I think we should rename / establish our DNS service names as follow:
DNS auth for eqiad1:
- ns0.openstack.eqiad1.wikimediacloud.org (currently cloud-ns0.wikimedia.org which is an additional IPv4 address usually assigned to cloudservices1003.wikimedia.org)
- ns1.openstack.eqiad1.wikimediacloud.org (currently cloud-ns1.wikimedia.org which is an additional IPv4 address usually assigned to cloudservices1004.wikimedia.org)
DNS rec for eqiad1:
- ns-recursor0.openstack.eqiad1.wikimediacloud.org (currently cloud-recursor0.wikimedia.org which resolves to the same IPv4 assigned to cloudservices1003.wikimedia.org)
- ns-recursor1.openstack.eqiad1.wikimediacloud.org (currently cloud-recursor1.wikimedia.org which resolves to the same IPv4 assigned to cloudservices1004.wikimedia.org)
DNS auth for codfw1dev:
- ns0.openstack.codfw1dev.wikimediacloud.org (currently codfw1dev-ns0.wikimedia.org which resolves to the same addresses assigned to cloudservices2002-dev.wikimedia.org)
- ns1.openstack.codfw1dev.wikimediacloud.org (new service)
DNS rec for codf1dev:
- ns-recursor0.openstack.codfw1dev.wikimediacloud.org (currently codfw1dev-recursor0.wikimedia.org)
- ns-recursor1.openstack.codfw1dev.wikimediacloud.org (currently codfw1dev-recursor0.wikimedia.org)
Rationale:
We have the domain wikimediacloud.org, to hold internal APIs and other openstack-core services , a name that better reflect the nature of the services being provided. Designate (the actual service doing the DNS work) is a part of openstack, so a service FQDN living in the same DNS namespace as other core openstack components has the benefit of bringing some additional amount of coherence. As can be seen in the current situation, we don't have a common way of naming things between deployments (cloud-recursor0.wikimedia.org vs codfw1dev-recursor0.wikimedia.org) so moving the service FQDNs to the new domain seems like a great opportunity to introduce such homogenization.

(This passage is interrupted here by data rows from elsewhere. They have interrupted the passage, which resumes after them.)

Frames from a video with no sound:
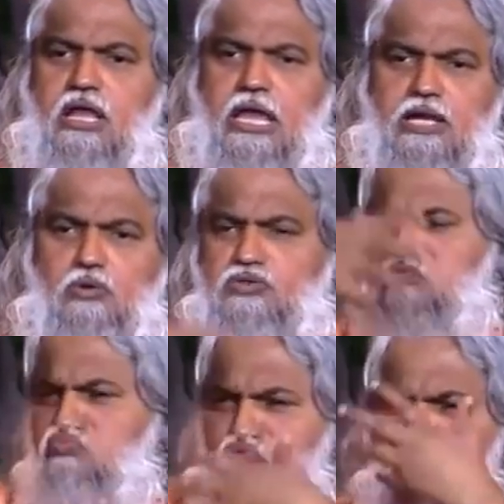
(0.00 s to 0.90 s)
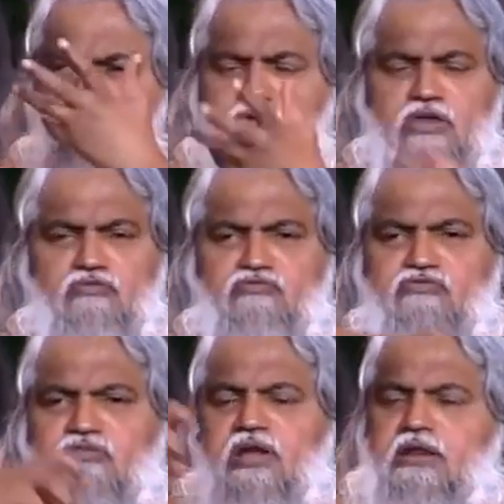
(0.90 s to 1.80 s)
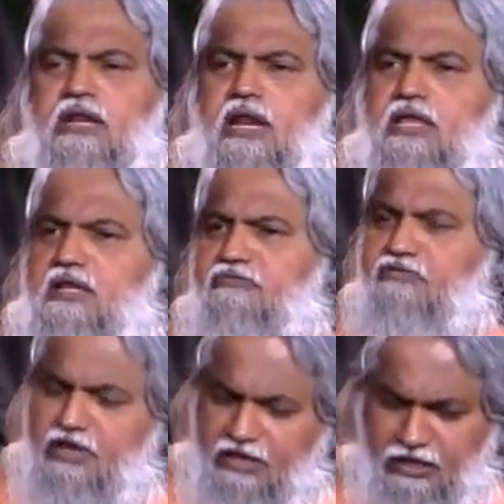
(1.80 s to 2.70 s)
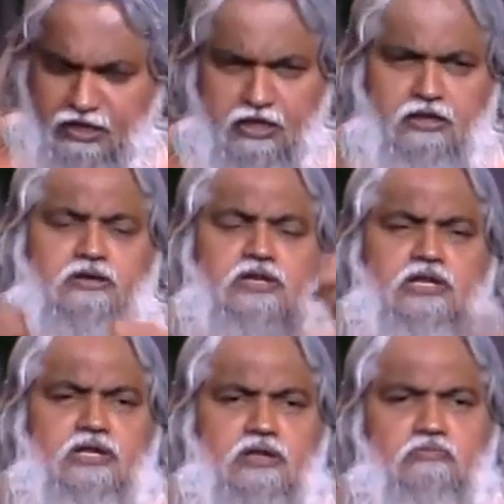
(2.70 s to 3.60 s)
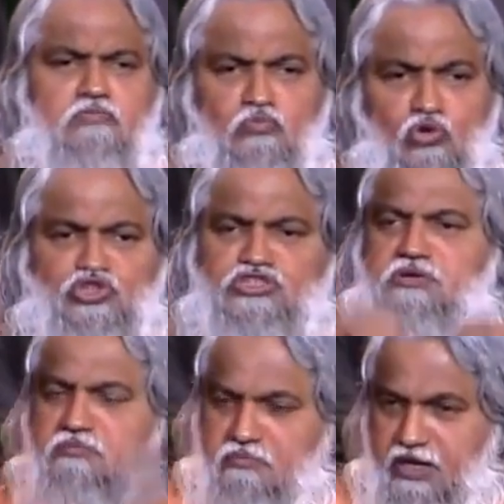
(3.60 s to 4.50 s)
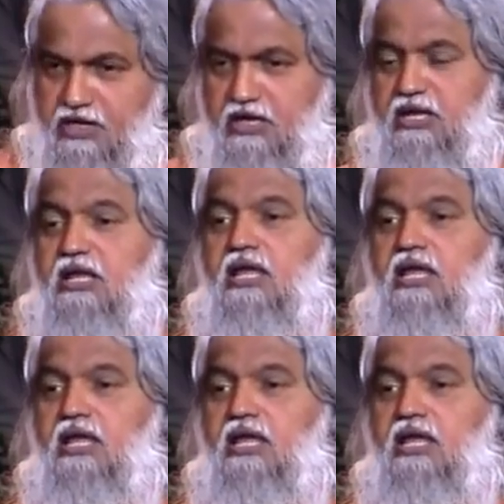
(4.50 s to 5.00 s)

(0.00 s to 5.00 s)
and it was moving in a very angry motion manner.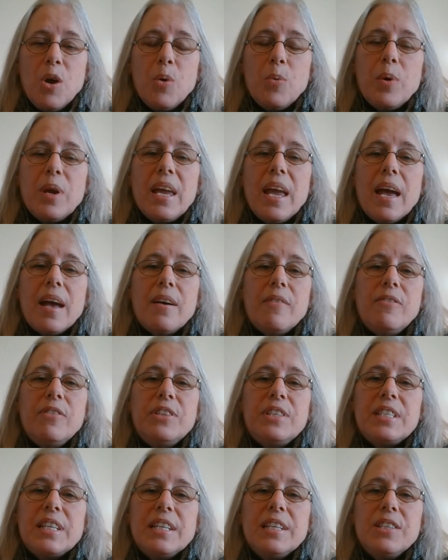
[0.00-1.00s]
We have
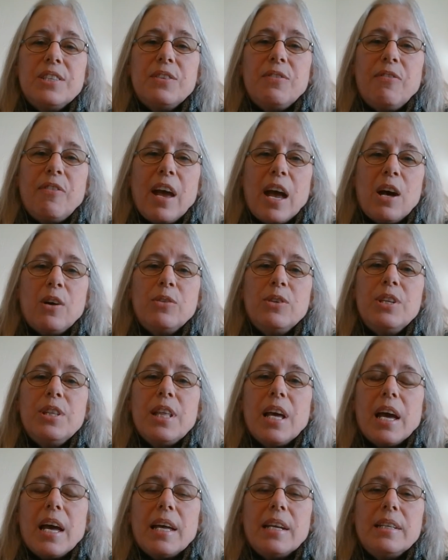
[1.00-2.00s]
since found
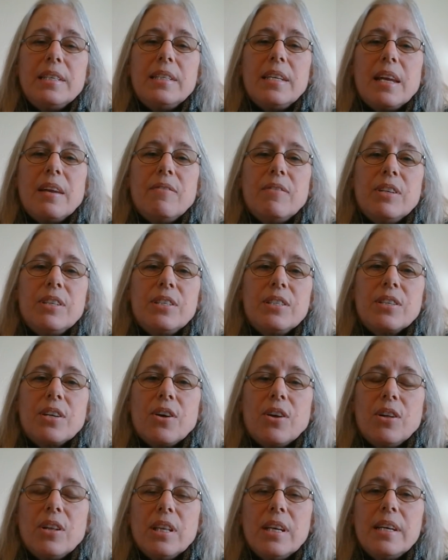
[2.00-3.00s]
that David's
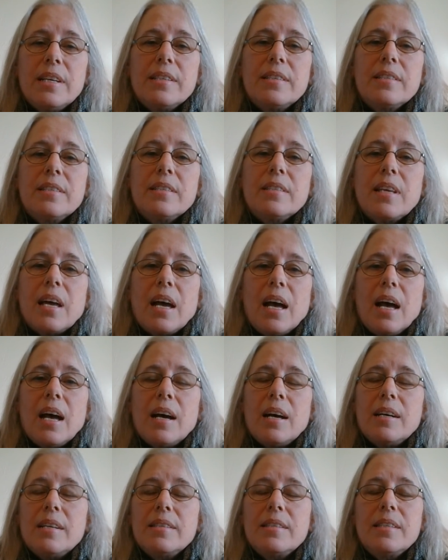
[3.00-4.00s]
skull has
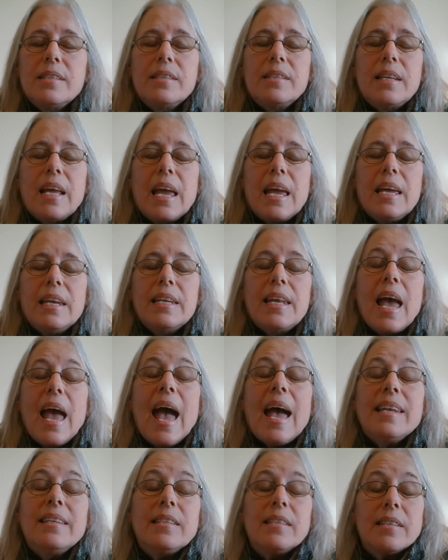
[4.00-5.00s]
had
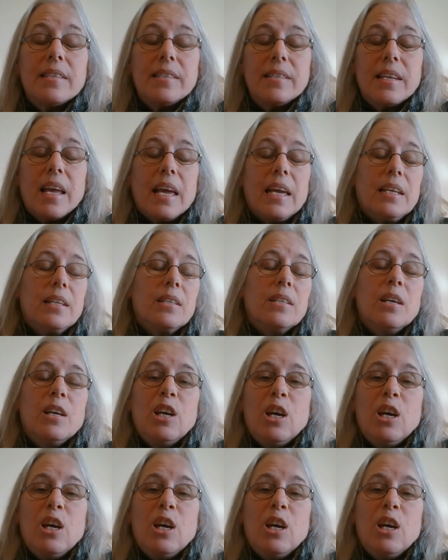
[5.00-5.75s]
sustained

More info: https://wikitech.wikimedia.org/wiki/Wikimedia_Cloud_Services_team/EnhancementProposals/DNS_domain_usage#Resolution
Proposed plan:
- Do all the required tests with the ns0.openstack.codfw1dev.wikimediacloud.org FQDN,
which is new and doesn't exists currently (i.e, introducing it won't break anything). - introduce the FQDNs into WMF DNS servers and have them properly resolve. Play with them and make sure everything makes sense.
- Make sure designate can work with the new names.
- Update delegations (NS records) to include both (old and new) service FQDNs.
- At this point, Designate should handle requests in both FQDNs (shouldn't matter, it is really IPv4-based anyway)
- introduce the FQDNs to virtual machines in eqiad1. Lets have both FQDNs (old and new) co-exists for a while to make sure we don't break anything. Be ready to roll-back in case of failures.
- if we are happy, cleanup etc. We probably need to rebuild base images for VMs?
Note1: Introducing an auth FQDN in codfw1dev (i.e, ns0.openstack.codfw1dev.wikimediacloud.org) should help unblock T243556: Fix internal TLD in use in codfw1dev
Note2: Since designate is serving both auth/rec queries, I don't think we really need to split between auth/rec service names, but that's probably a debate for another iteration.